ACTION ITEM: Reproduce the entries exactly, but keep the pictures out of the copy.

RECORDED DATA:
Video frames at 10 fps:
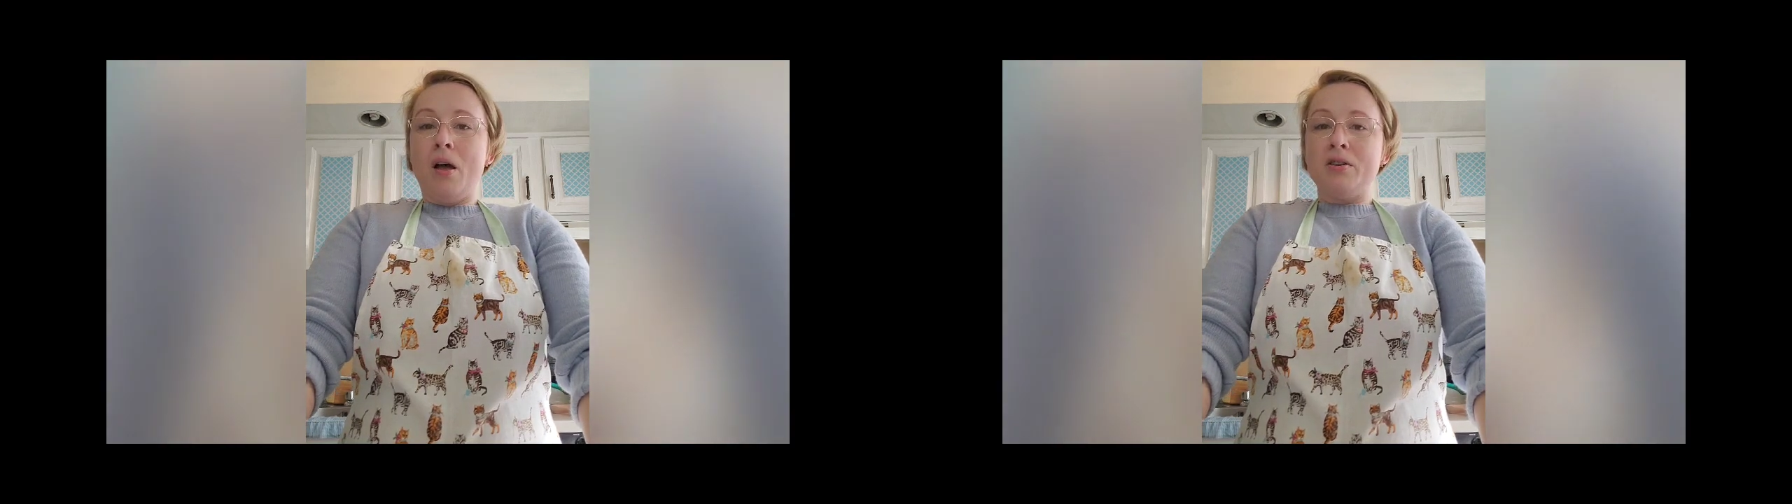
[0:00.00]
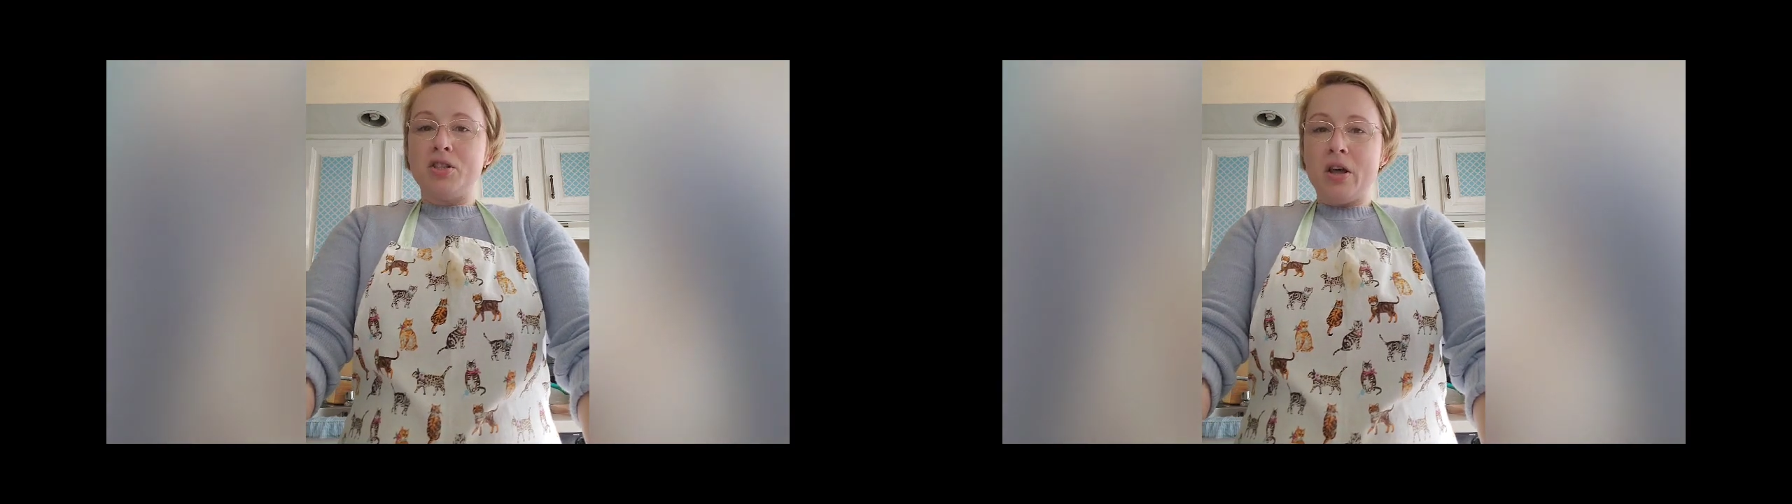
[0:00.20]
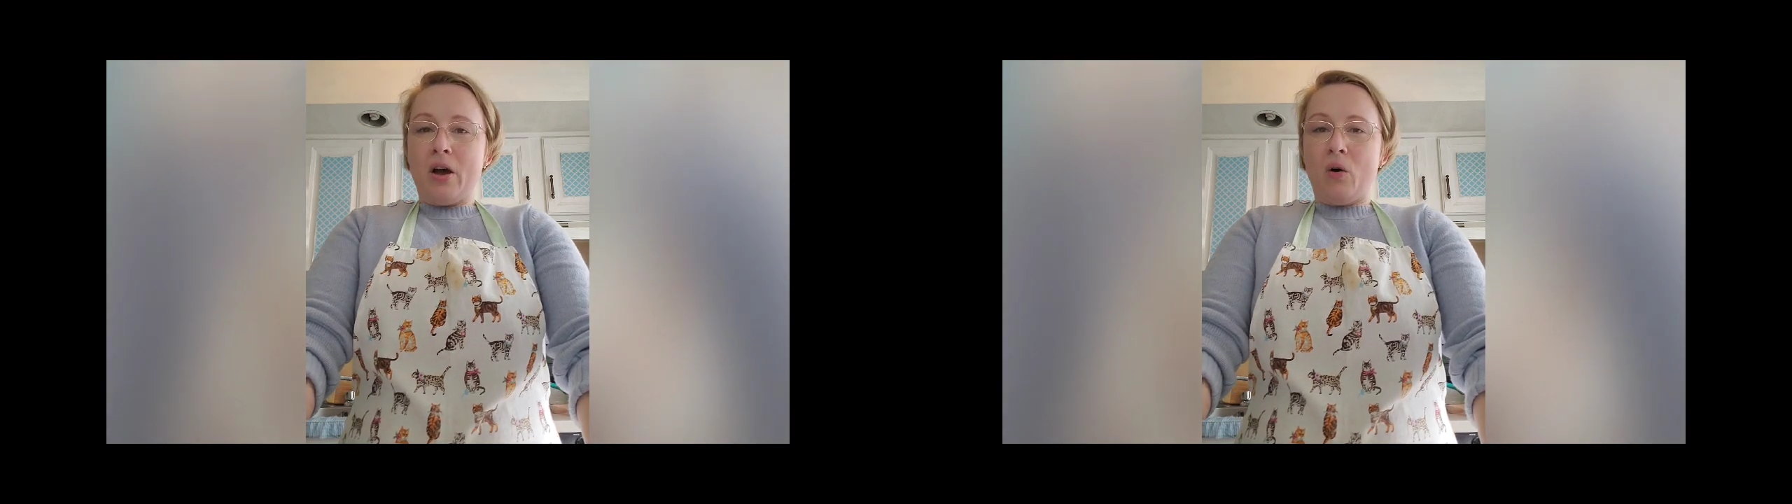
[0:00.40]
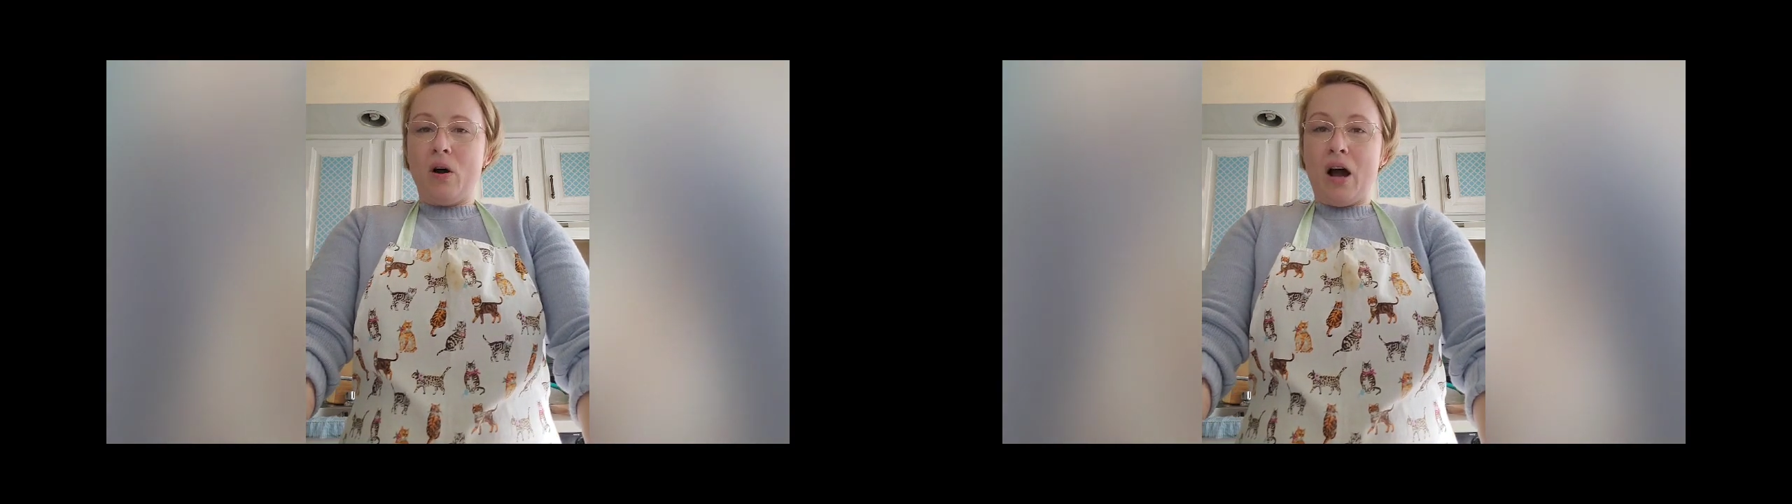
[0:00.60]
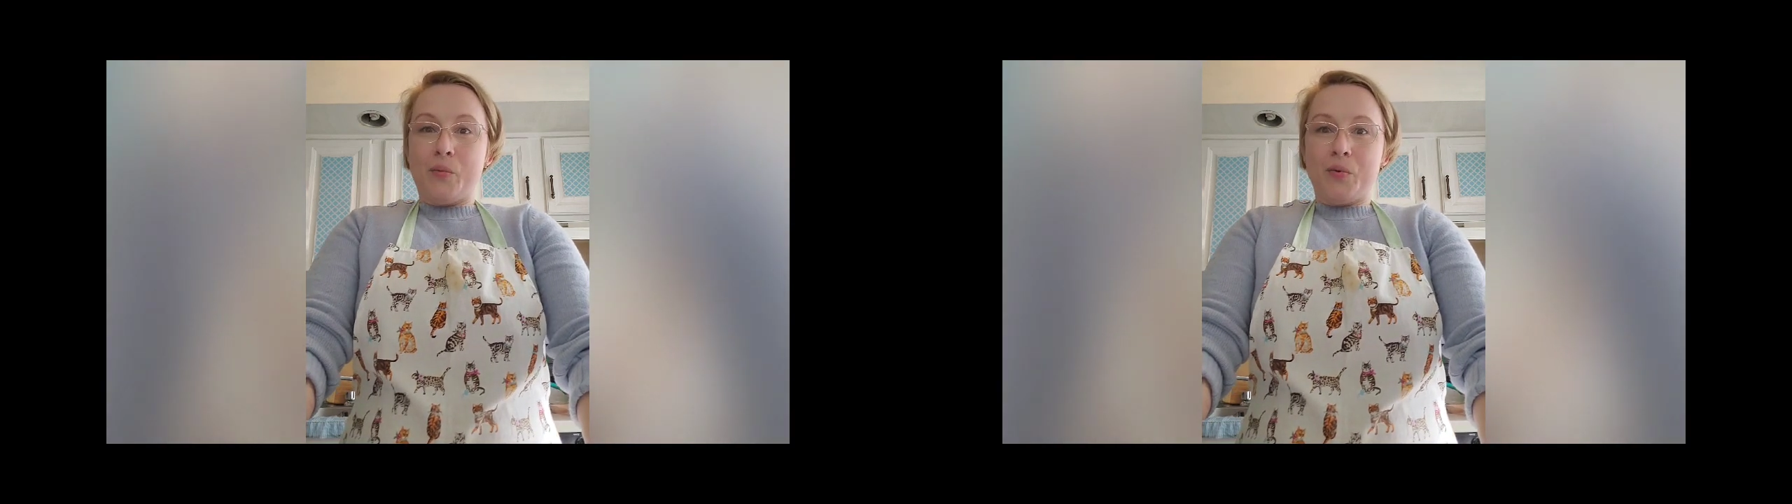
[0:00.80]

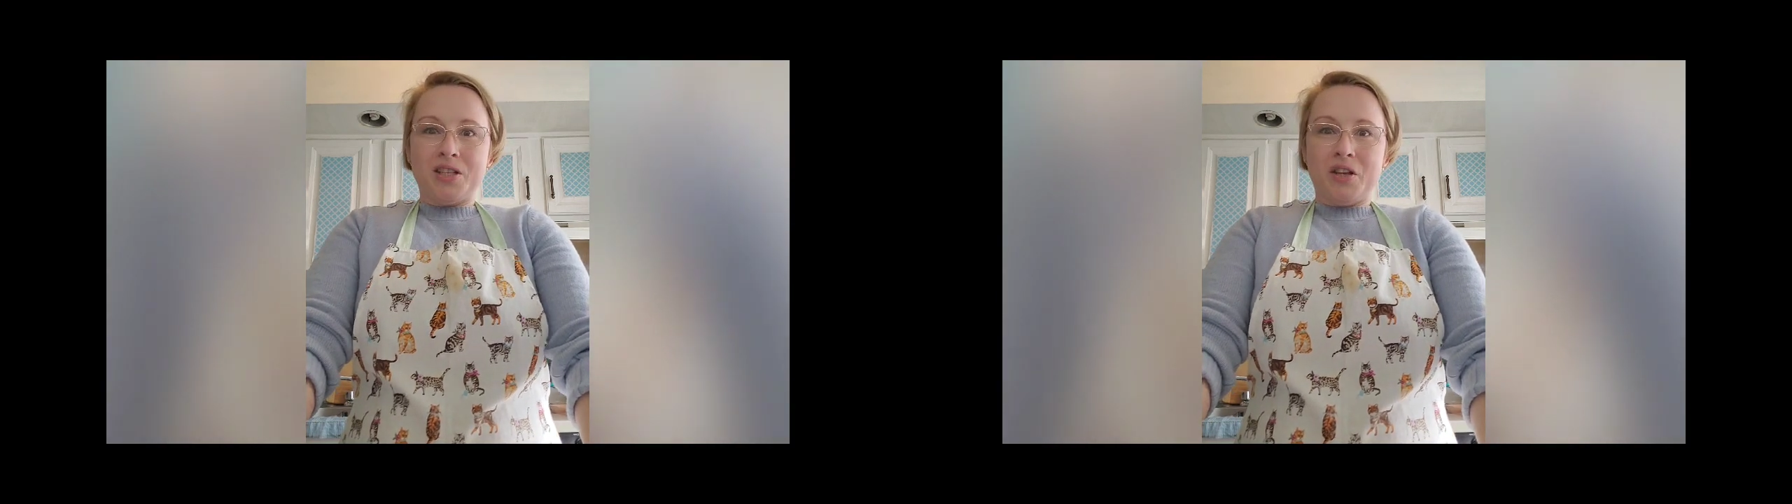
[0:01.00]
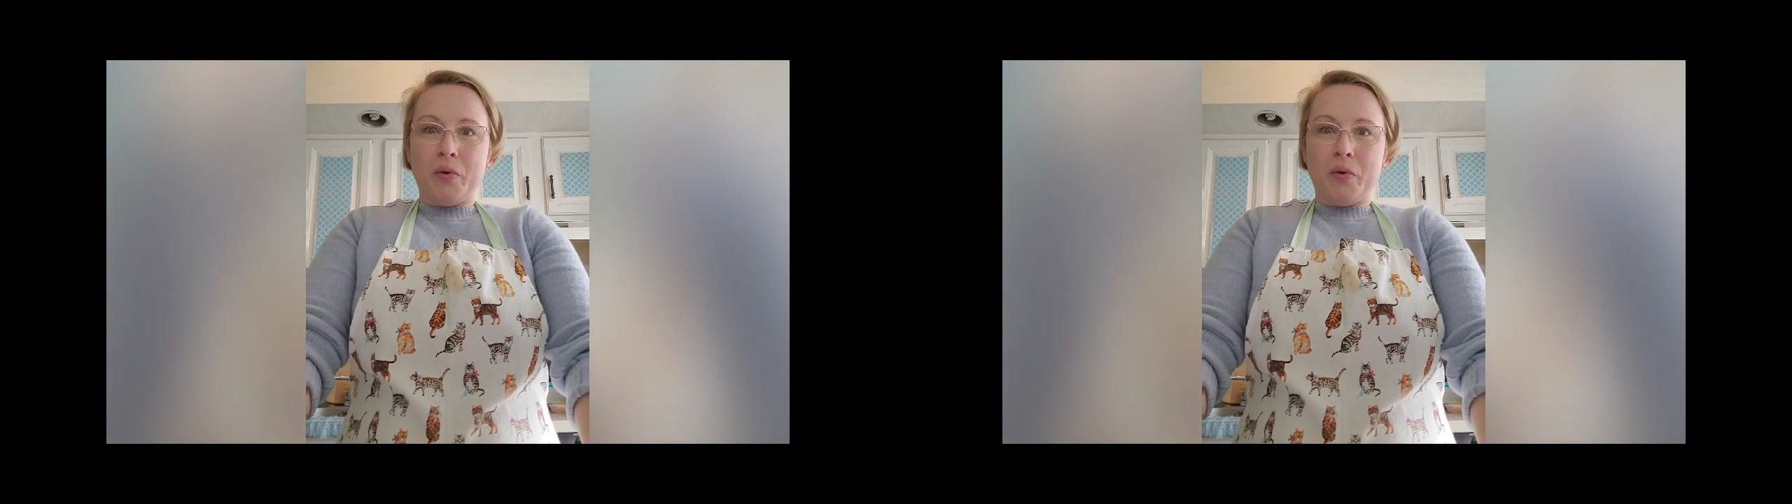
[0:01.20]
So I will see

OUTPUT FOR THIS TASK:
Video frames at 10 fps:
[0:00.00]
[0:00.20]
[0:00.40]
[0:00.60]
[0:00.80]

[0:01.00]
[0:01.20]
So I will see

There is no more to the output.